What is needed
Exact copies of the lines from the one with "[46:13.87-46:14.87]" through the last line of the entries, and no pictures, make up the answer.

(Given records begins)

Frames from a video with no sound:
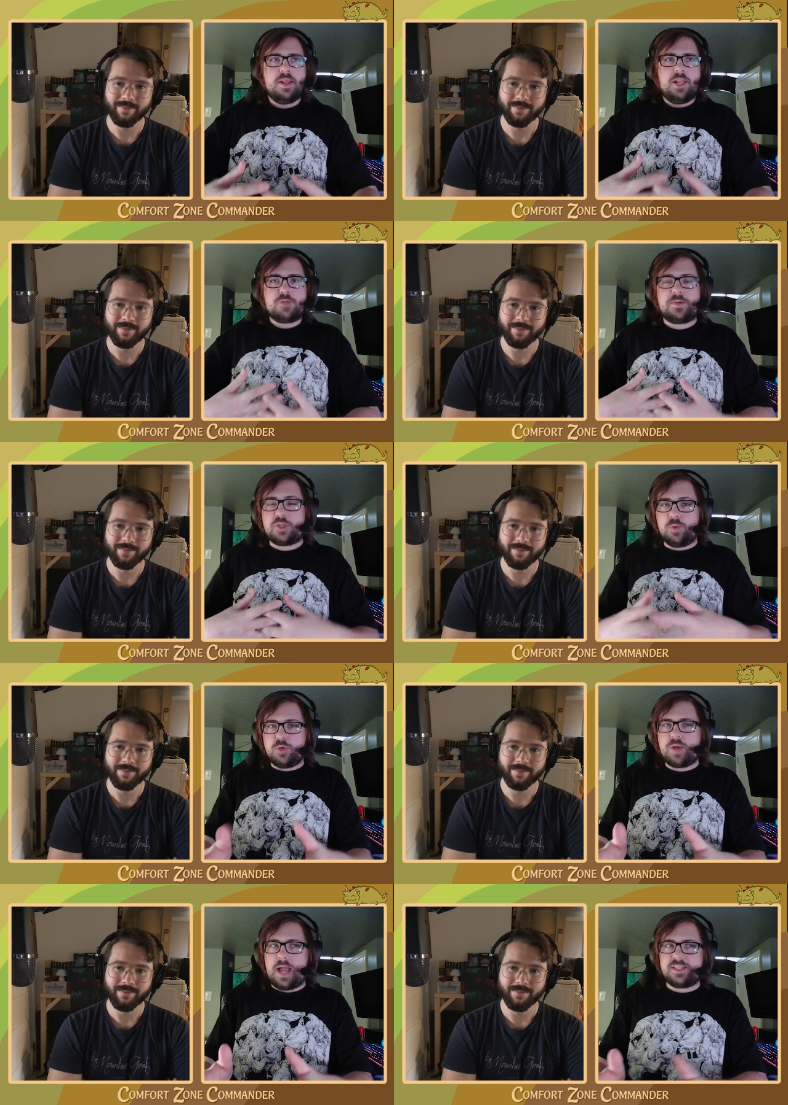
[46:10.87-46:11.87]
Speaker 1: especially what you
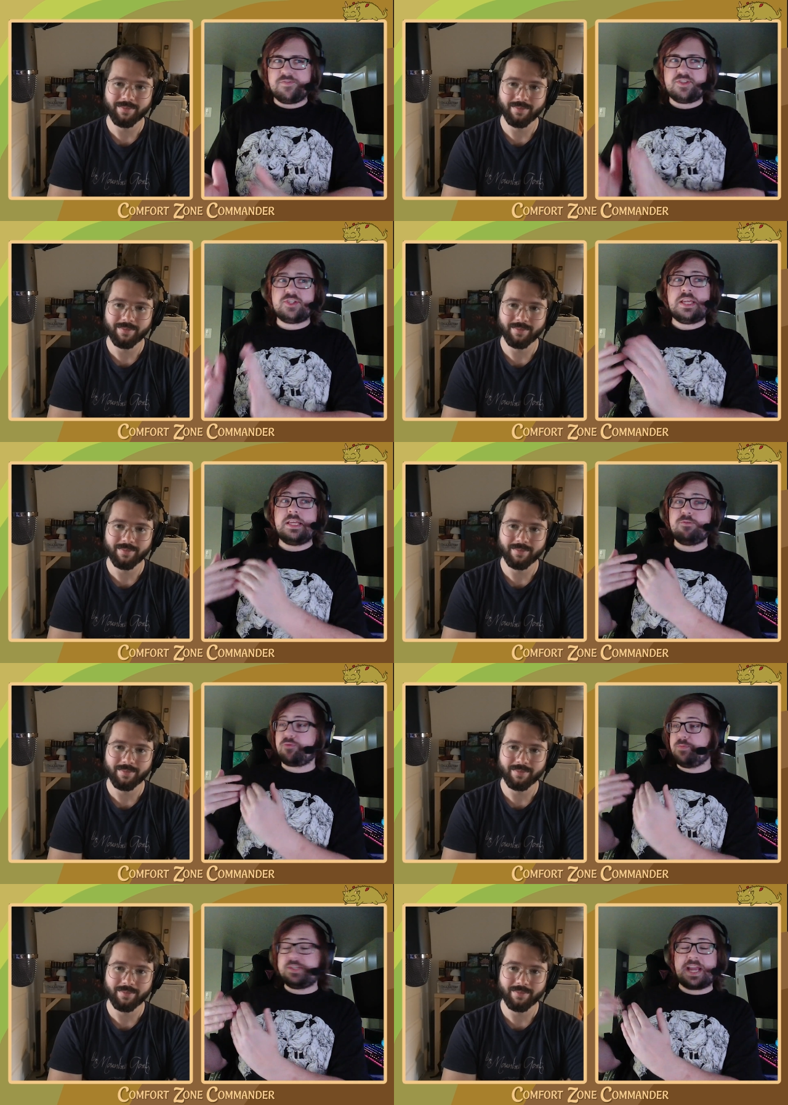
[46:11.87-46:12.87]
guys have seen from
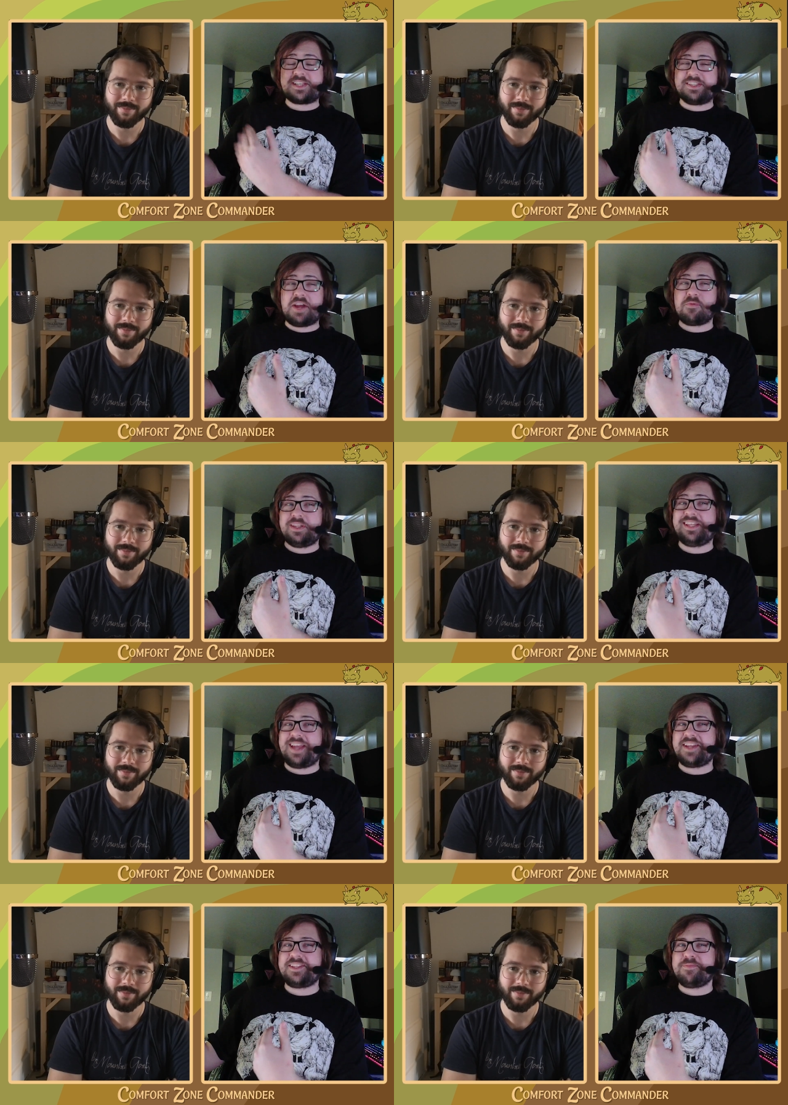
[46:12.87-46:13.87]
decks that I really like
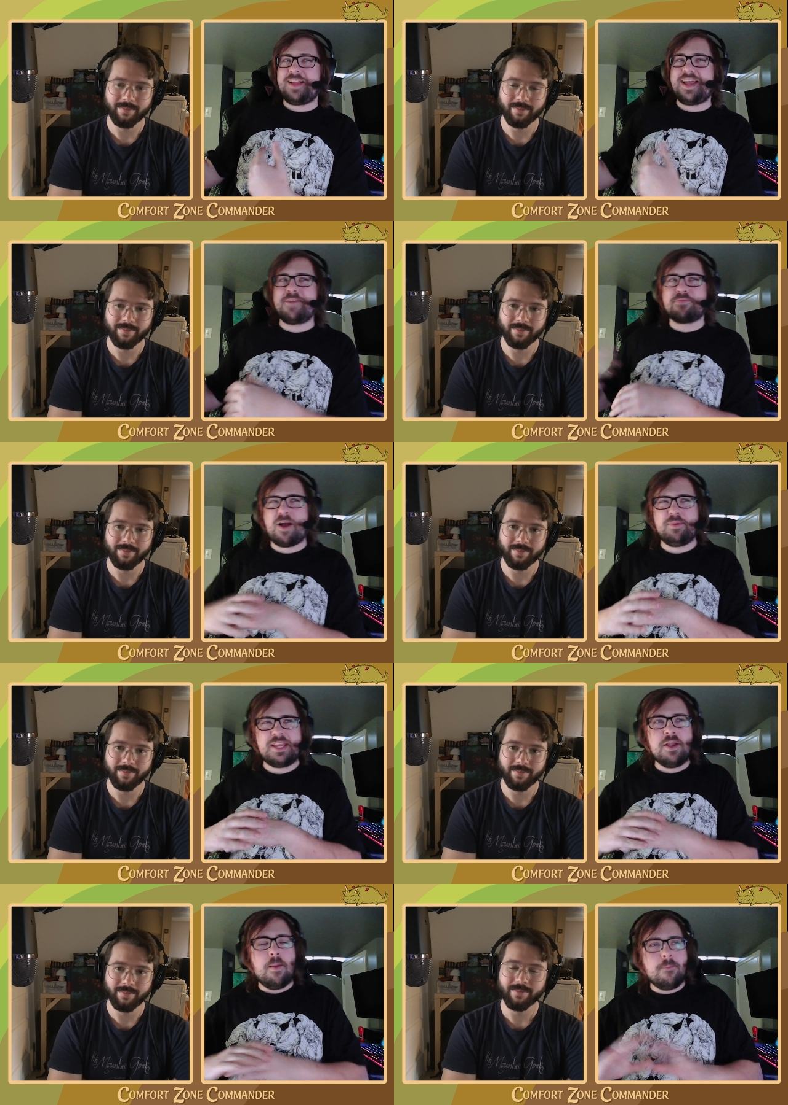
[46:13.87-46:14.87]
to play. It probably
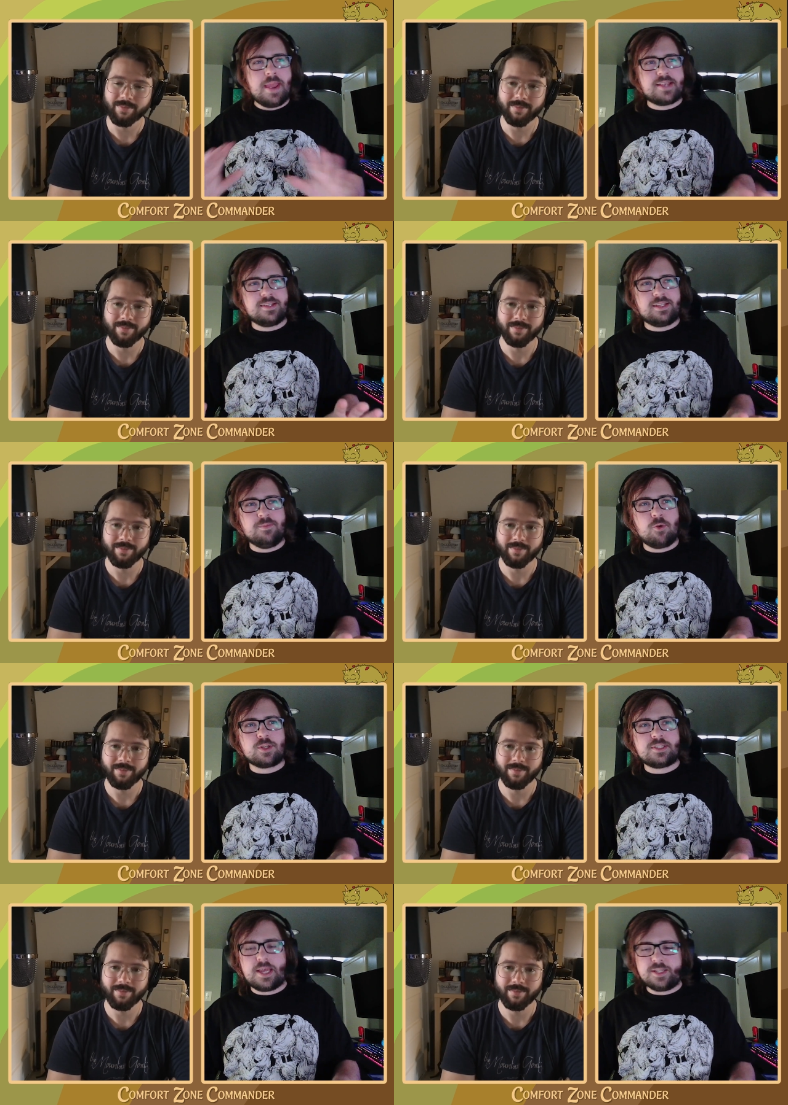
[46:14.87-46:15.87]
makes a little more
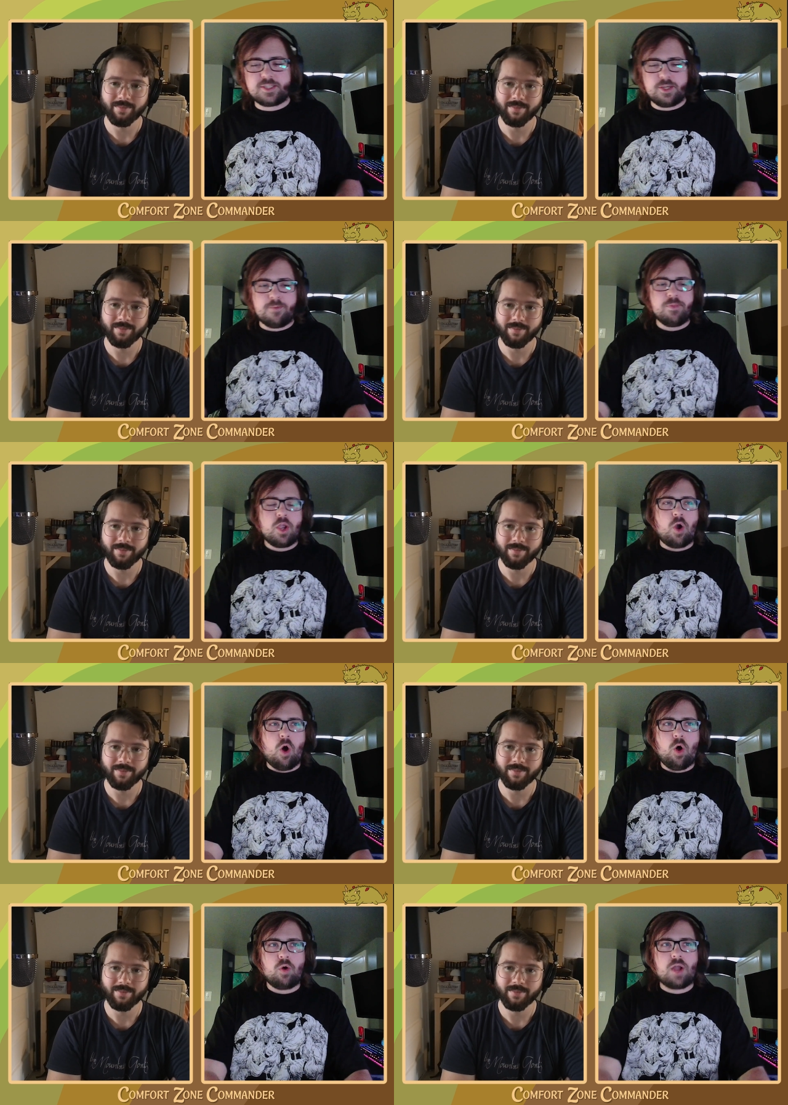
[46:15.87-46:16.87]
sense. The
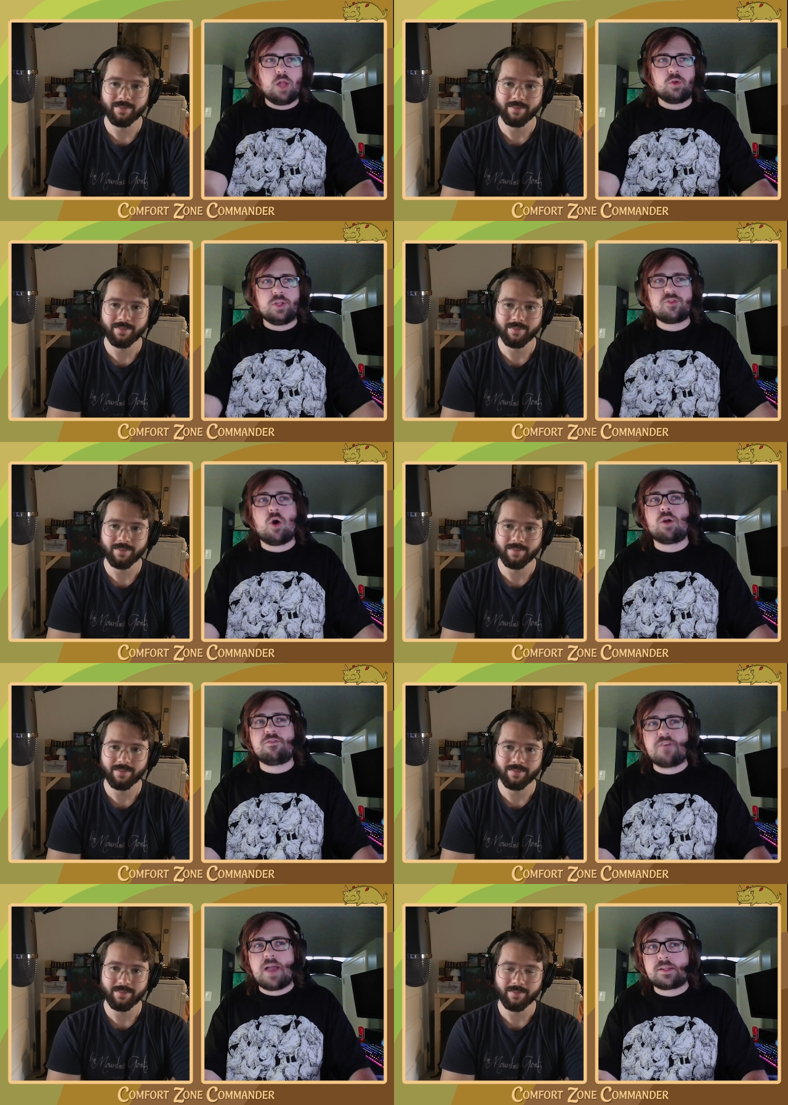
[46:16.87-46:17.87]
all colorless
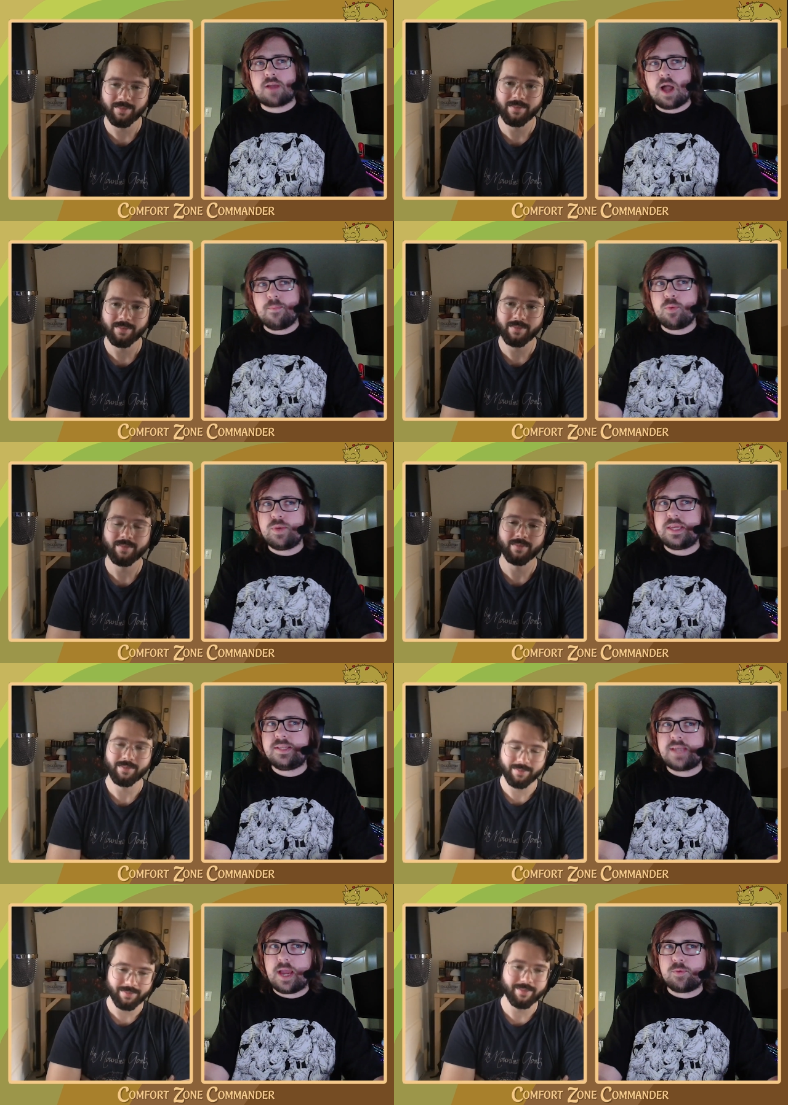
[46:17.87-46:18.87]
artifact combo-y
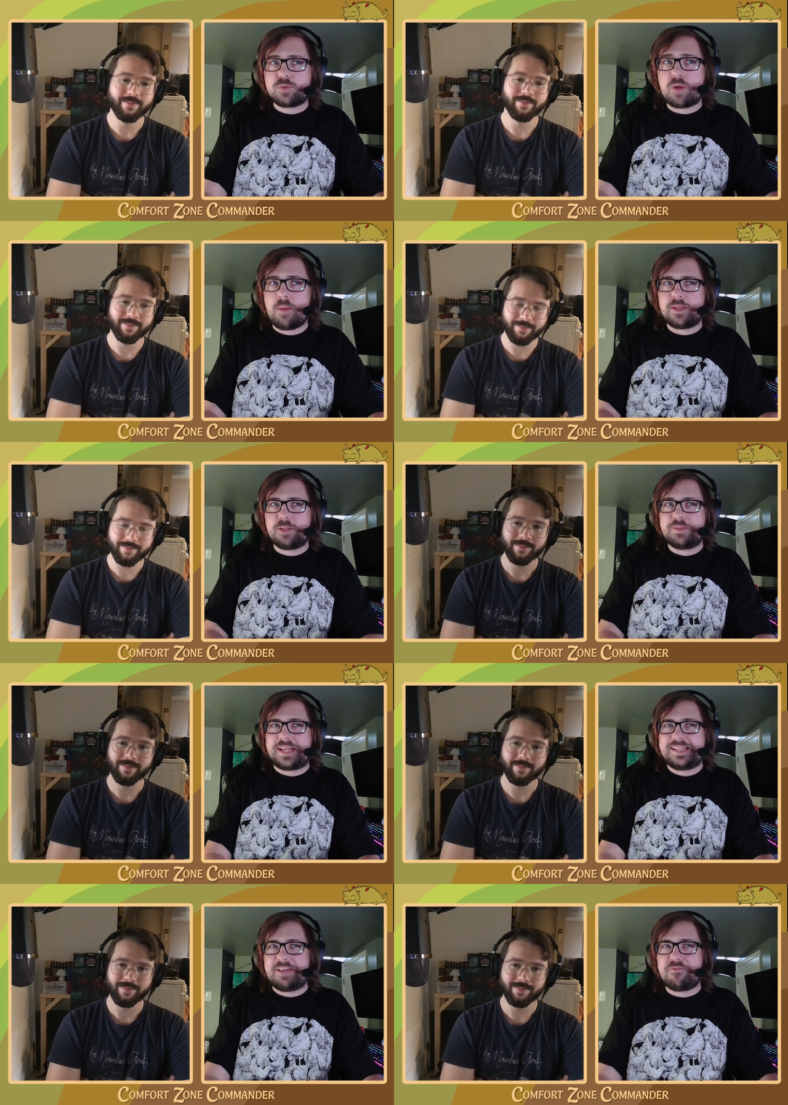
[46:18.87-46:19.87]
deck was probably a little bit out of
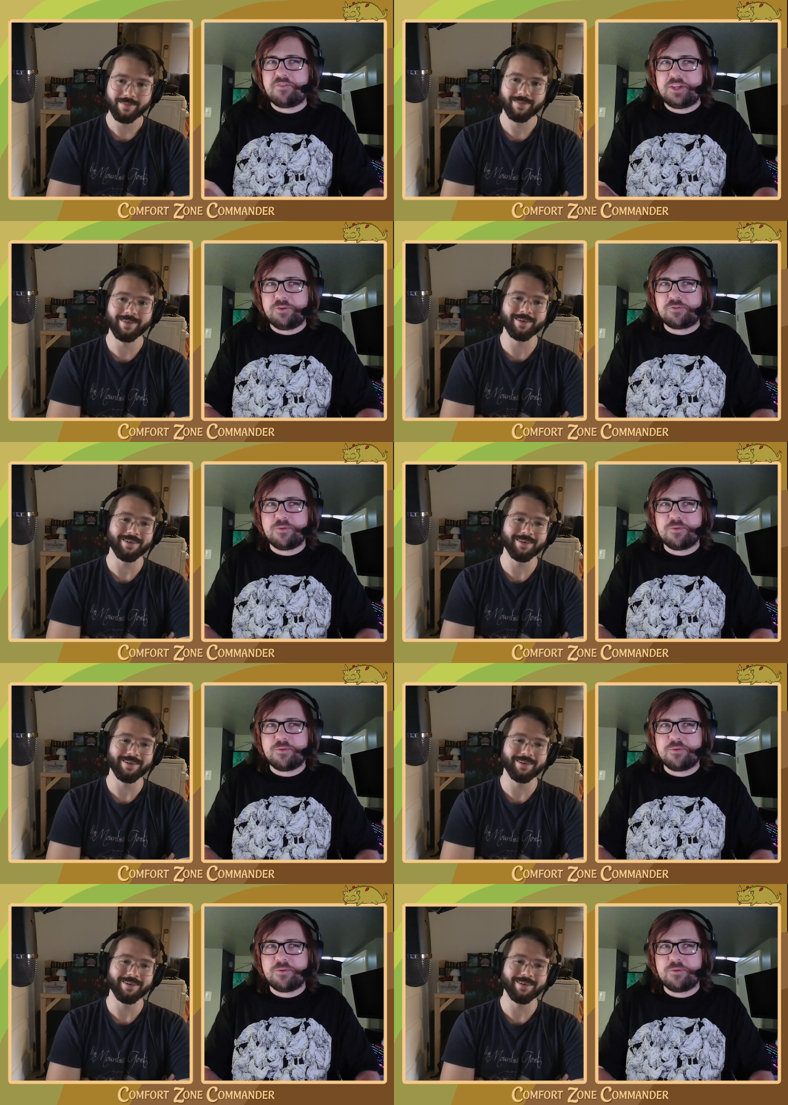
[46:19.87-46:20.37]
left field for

(Given records ends)

Solution
[46:13.87-46:14.87]
to play. It probably
[46:14.87-46:15.87]
makes a little more
[46:15.87-46:16.87]
sense. The
[46:16.87-46:17.87]
all colorless
[46:17.87-46:18.87]
artifact combo-y
[46:18.87-46:19.87]
deck was probably a little bit out of
[46:19.87-46:20.37]
left field for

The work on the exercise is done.